La corsa più impegnativa è la ”rossa” di 168 kmche prenderà il via il 14 aprile dall’antica città di Labin (Albona) per terminare a Umag (Umago) il 16 aprile. Lungo il percorso, i partecipanti affrontano tutte le difficoltà del trail running: terreni molto tecnici, passaggi costieri, vecchi percorsi ferroviari, fitti boschi e valli fangose.

Più breve il percorso “blu” (128 km), che inizia con la salita allo scenografico Monte Maggiore (in croato Učka) a 1.400 metri di altitudine, per poi fondersi con il percorso rosso e seguirlo fino alla fine a Umag. Il percorso “verde” di 68 km è incentrato sui paesaggi campestri dell’Istria centrale, tra vigneti e foreste, mentre il “giallo” è adatto anche ai corridori meno esperti: 40 km, con partenza da Motovun (Montona).

Infine, l’ultimo giorno, sarà la volta del percorso “bianco”, 20 km da percorrere in un tempo massimo di 4 ore, con partenza da Grožnjan (Grisignana) la domenica mattina. Perfetto per chi vuole dedicare mezza giornata allo sport e godersi l’atmosfera di festa al traguardo di Umag (Umago).

Ma la 100 miglia dell’Istria è nota in tutto il mondo per la bellezza e la varietà dei paesaggi che si attraversano. A cominciare da Labin (Albona), gioiellino medievale nonché patria del teologo, e collaboratore di Martin Lutero, Mattia Flacio Illirico. La storia antica, che si assapora tra le viuzze del centro, oggi si mescola alle numerose gallerie d’arte e ai locali alla moda che l’hanno resa una meta glamour e amata dai giovani.

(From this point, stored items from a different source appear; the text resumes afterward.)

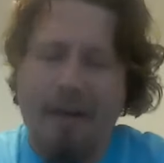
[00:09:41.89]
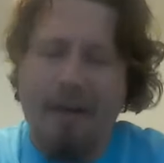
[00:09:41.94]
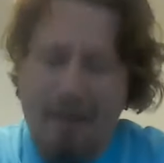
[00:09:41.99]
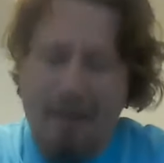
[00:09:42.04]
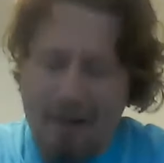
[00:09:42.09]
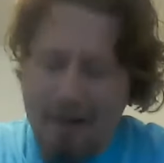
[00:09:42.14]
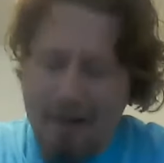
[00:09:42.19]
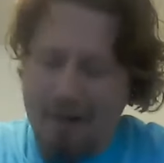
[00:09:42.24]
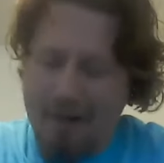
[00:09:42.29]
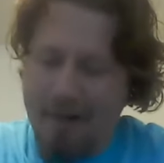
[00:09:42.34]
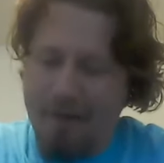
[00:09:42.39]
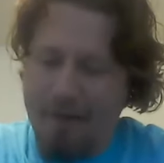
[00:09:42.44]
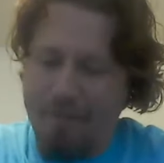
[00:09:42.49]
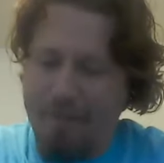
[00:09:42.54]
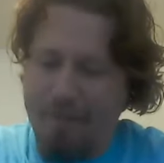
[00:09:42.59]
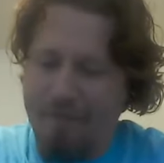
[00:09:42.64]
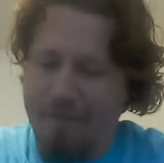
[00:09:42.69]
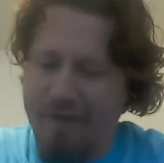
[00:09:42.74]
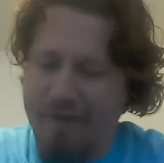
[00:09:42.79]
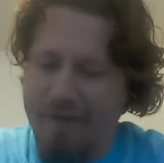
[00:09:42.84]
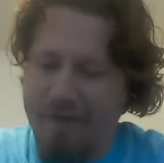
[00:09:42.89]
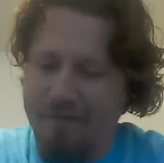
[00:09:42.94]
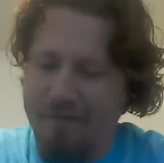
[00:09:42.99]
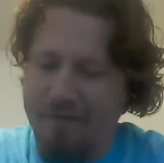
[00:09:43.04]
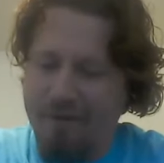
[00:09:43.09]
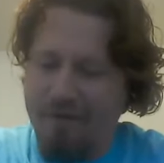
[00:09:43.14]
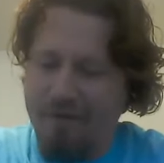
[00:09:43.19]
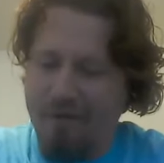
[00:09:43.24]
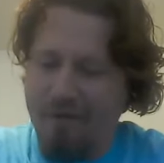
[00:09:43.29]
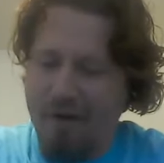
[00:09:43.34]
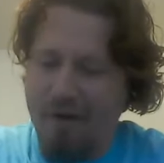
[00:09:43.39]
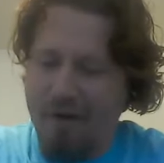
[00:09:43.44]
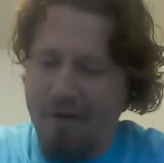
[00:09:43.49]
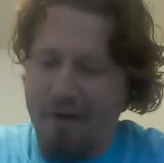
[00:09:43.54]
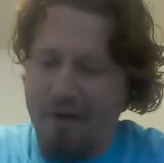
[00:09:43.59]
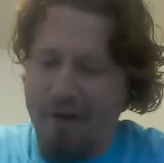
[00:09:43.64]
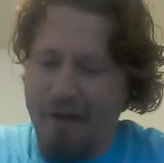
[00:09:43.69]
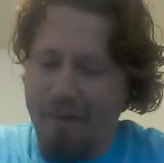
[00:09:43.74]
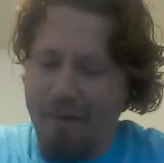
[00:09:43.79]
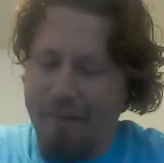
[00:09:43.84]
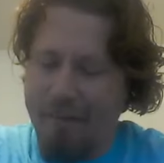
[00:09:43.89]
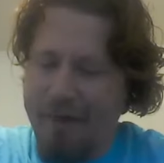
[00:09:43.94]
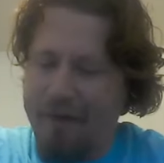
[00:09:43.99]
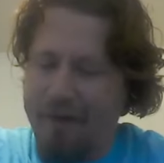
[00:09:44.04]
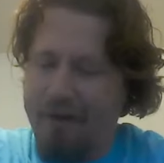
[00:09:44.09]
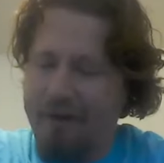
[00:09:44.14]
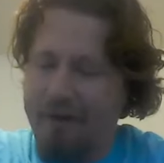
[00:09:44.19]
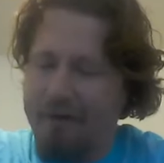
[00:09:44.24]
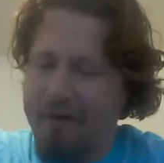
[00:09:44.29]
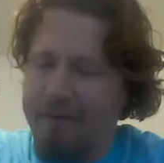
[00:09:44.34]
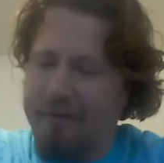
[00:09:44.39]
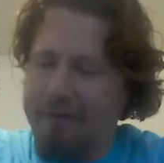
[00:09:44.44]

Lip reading: help the festival grow and get bigger?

Poi troviamo Buzet (Pinguente), la “città dei tartufi”, l’oro bianco dell’Istria: appollaiata sul colle che domina la fertile valle del fiume Quieto, è cinta da mura di epoca romana ed è una meraviglia da visitare in qualsiasi stagione (anche quando non ci sono i tartufi). Non lontano, un altro tesoro medioevale fa capolino tra il paesaggio ondulato dell’Istria settentrionale: è Motovun (Montona), fondata dalla Serenissima e oggi famosa per il Festival del Cinema che si tiene in estate. E poi ancora Grožnjan (Grisignana), borgo intatto e polo culturale particolarmente frizzante, grazie alla quantità di artisti che hanno deciso di venire a vivere qui.

Infine Umag (Umago), tranquilla cittadina di mare con un cuore sportivo (è tappa dell’ATP Tour).